Required action
Every picture should be left out, but the lines below must be repeated exactly.
───── Extracted entries ─────
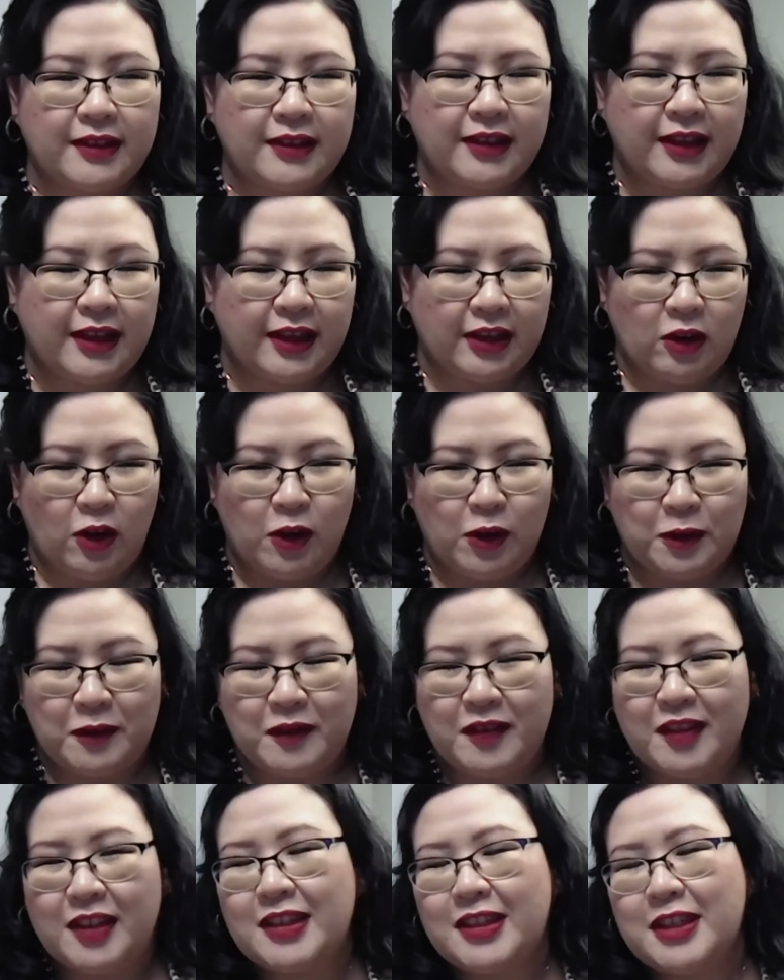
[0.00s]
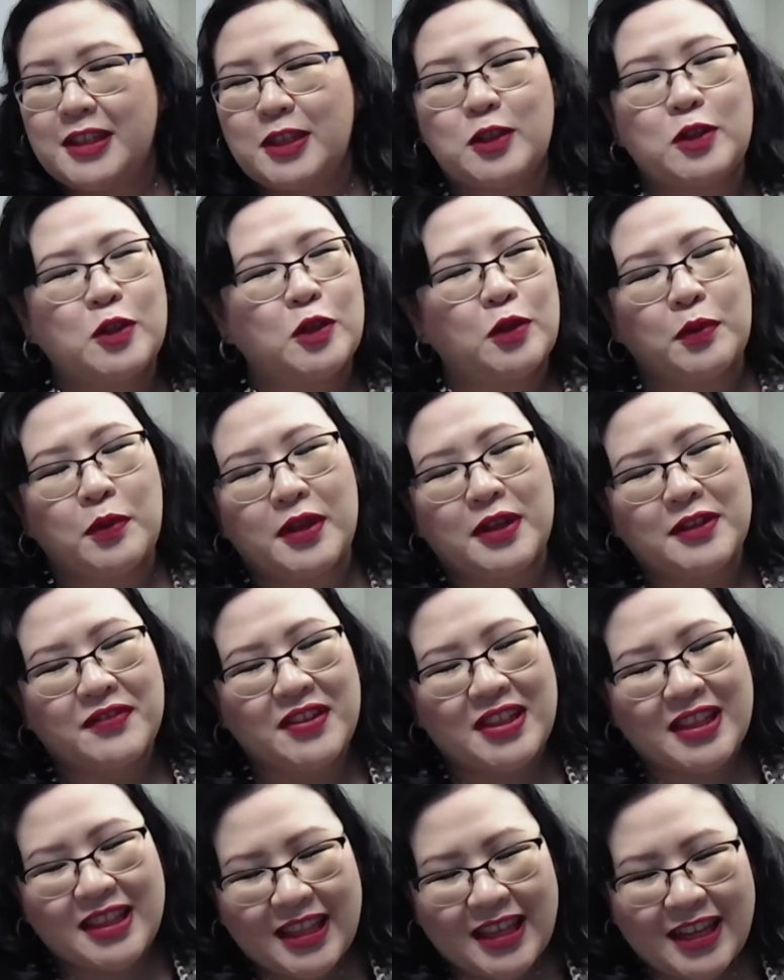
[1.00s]
get all of the links to the
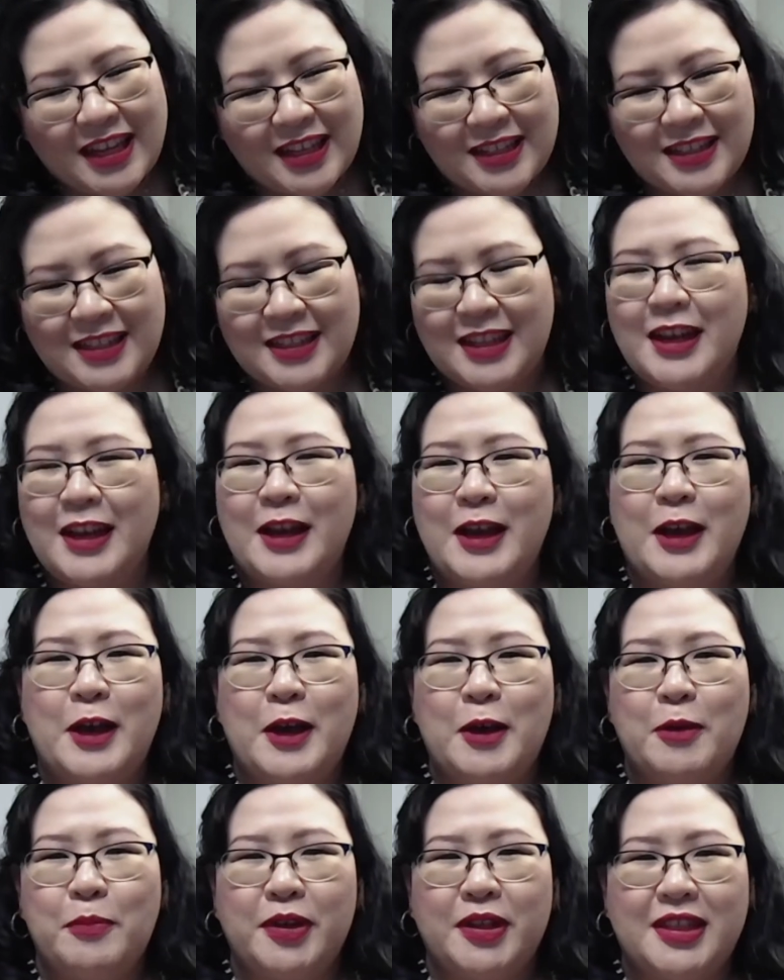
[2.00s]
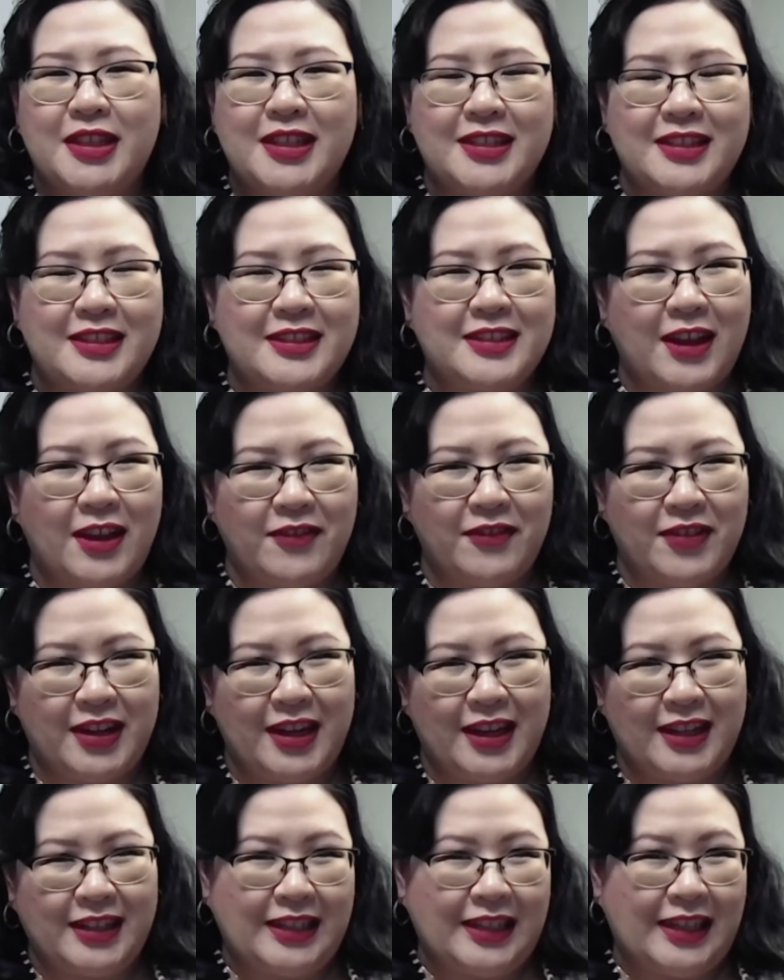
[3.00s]
relevant things, but this is
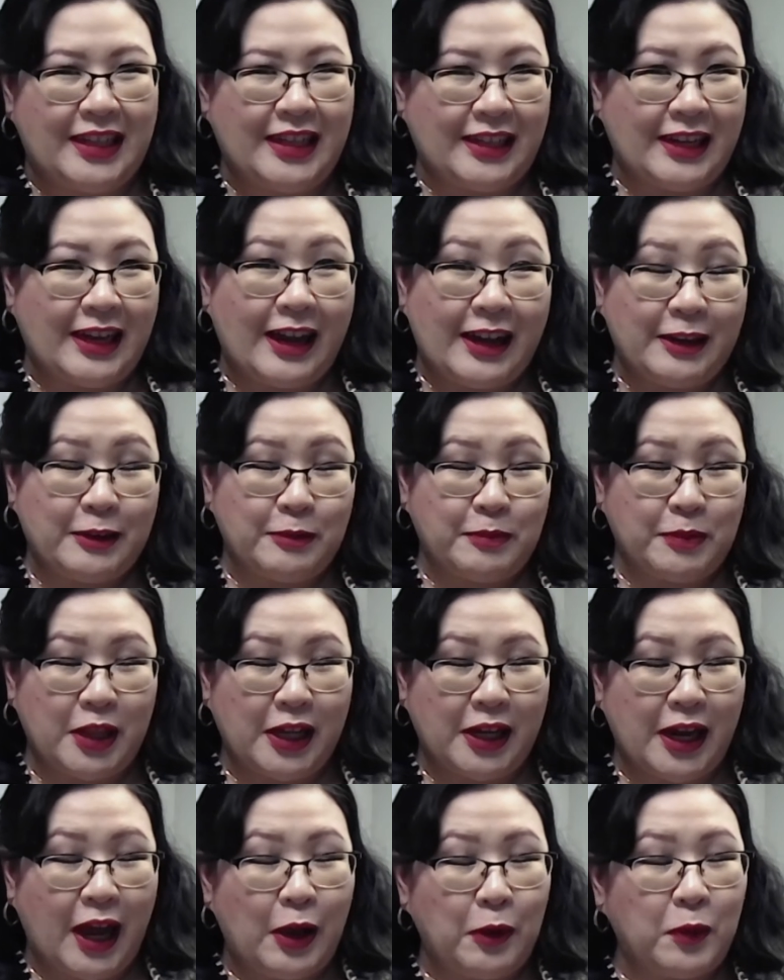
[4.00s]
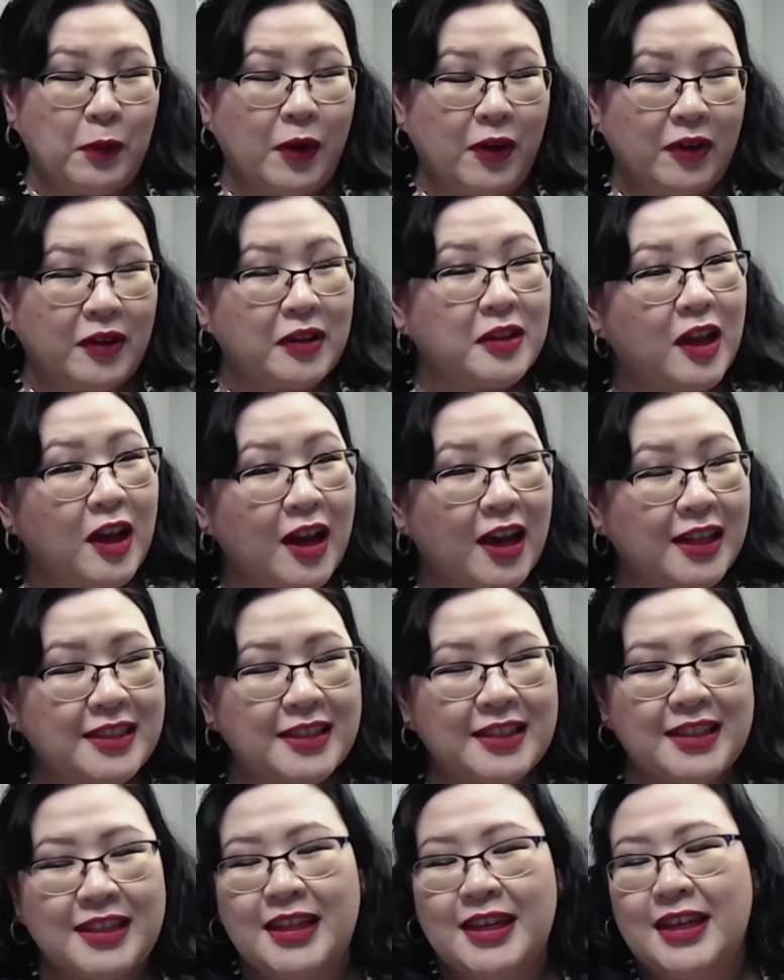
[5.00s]
definitely an item that I wear a
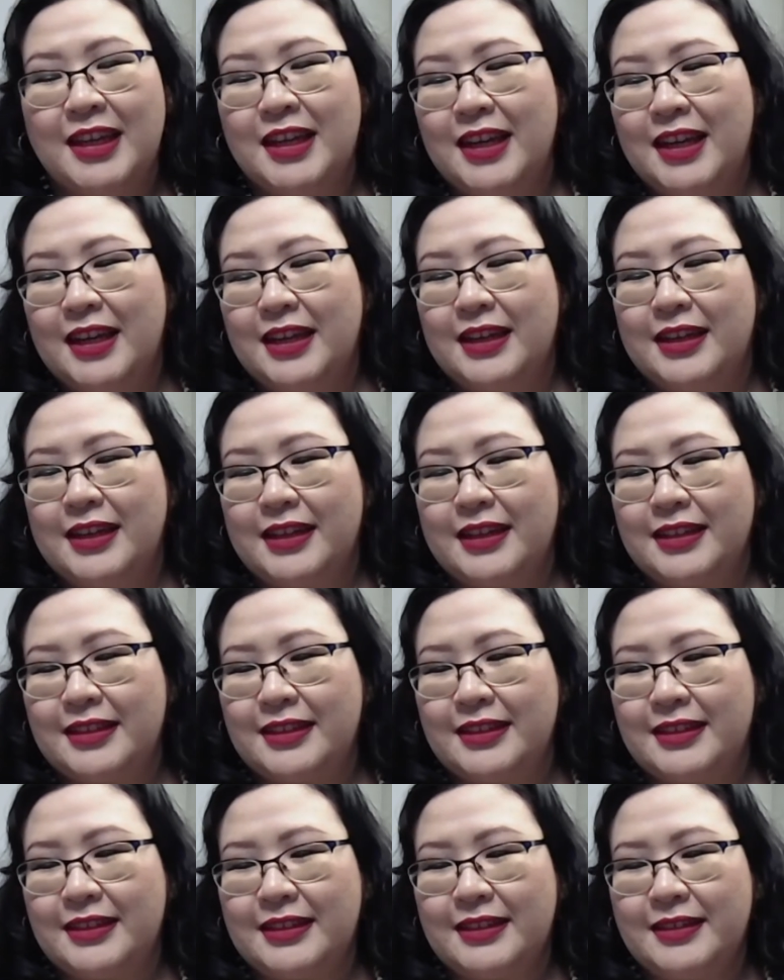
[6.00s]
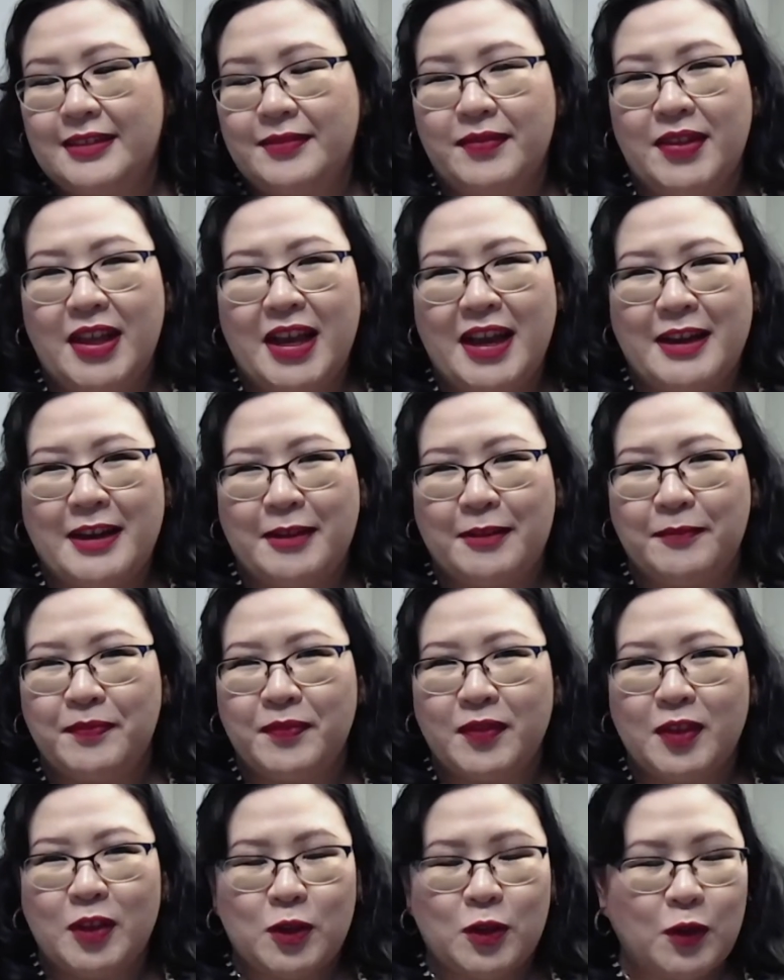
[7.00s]
lot. And yeah,
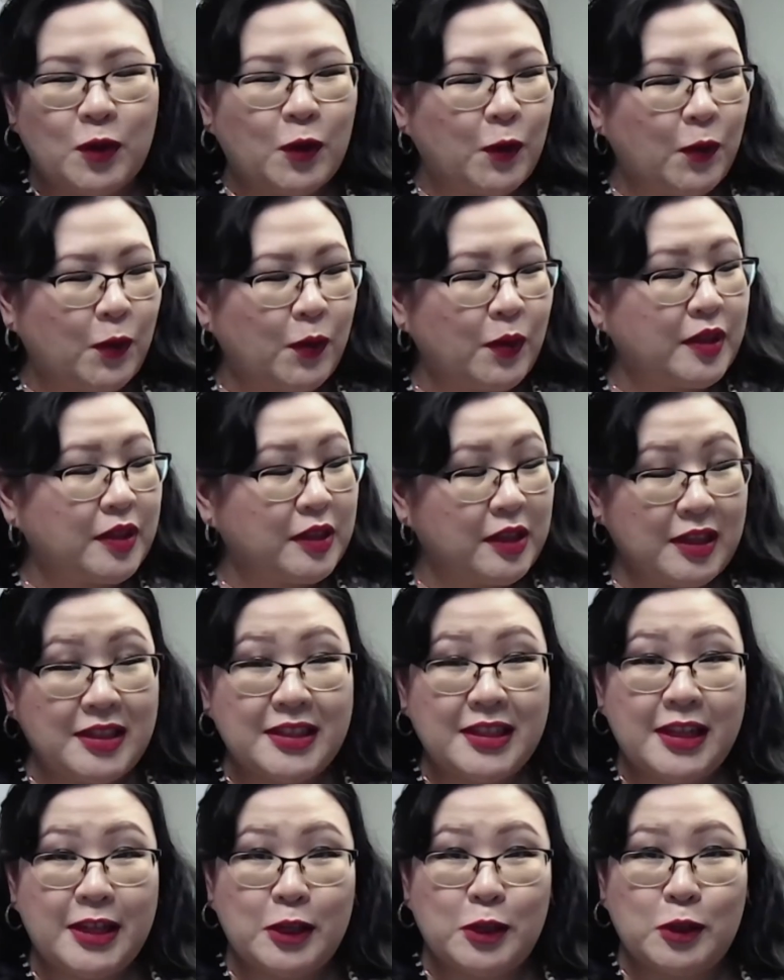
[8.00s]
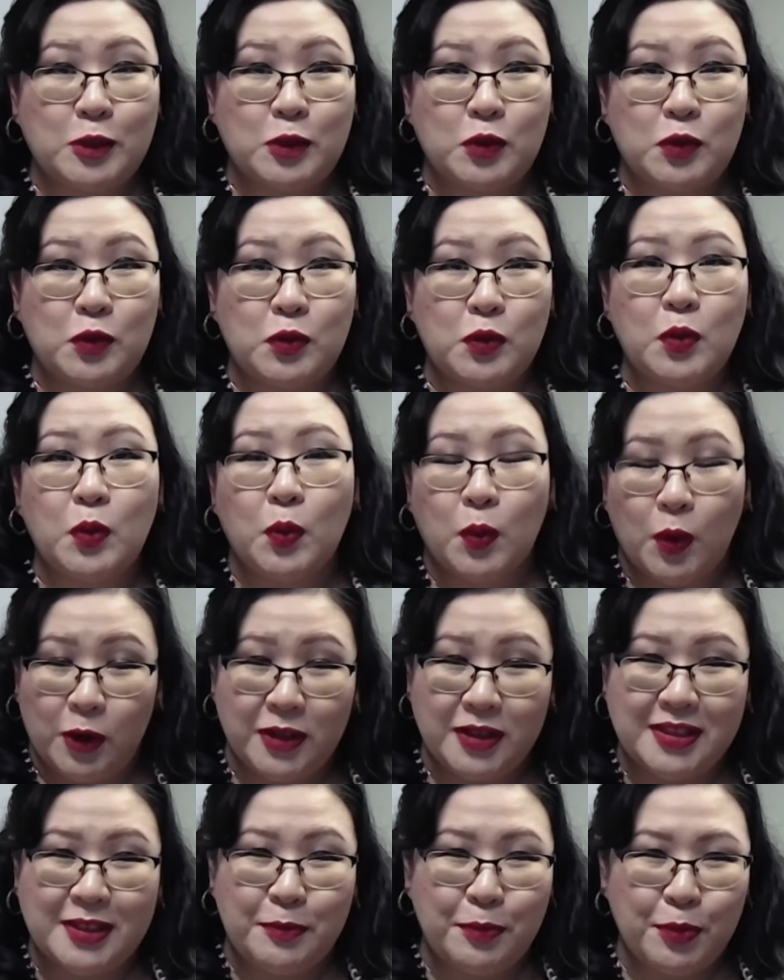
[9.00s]
so let's get into
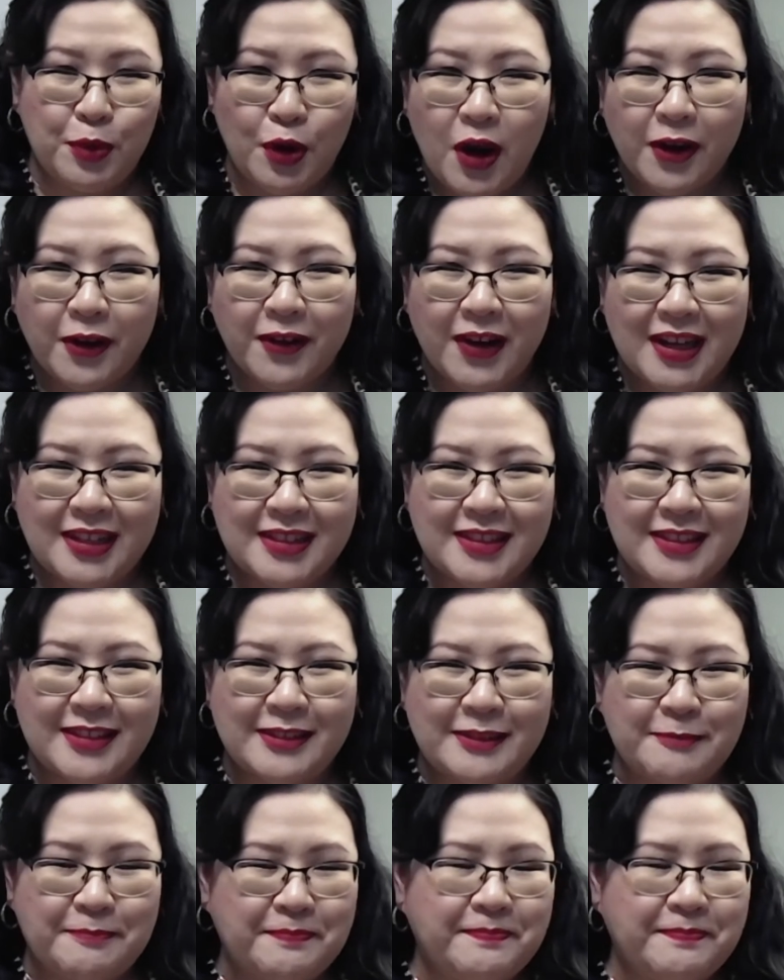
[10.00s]
works in progress.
─────
Response to the exercise
[0.00s]
[1.00s]
get all of the links to the
[2.00s]
[3.00s]
relevant things, but this is
[4.00s]
[5.00s]
definitely an item that I wear a
[6.00s]
[7.00s]
lot. And yeah,
[8.00s]
[9.00s]
so let's get into
[10.00s]
works in progress.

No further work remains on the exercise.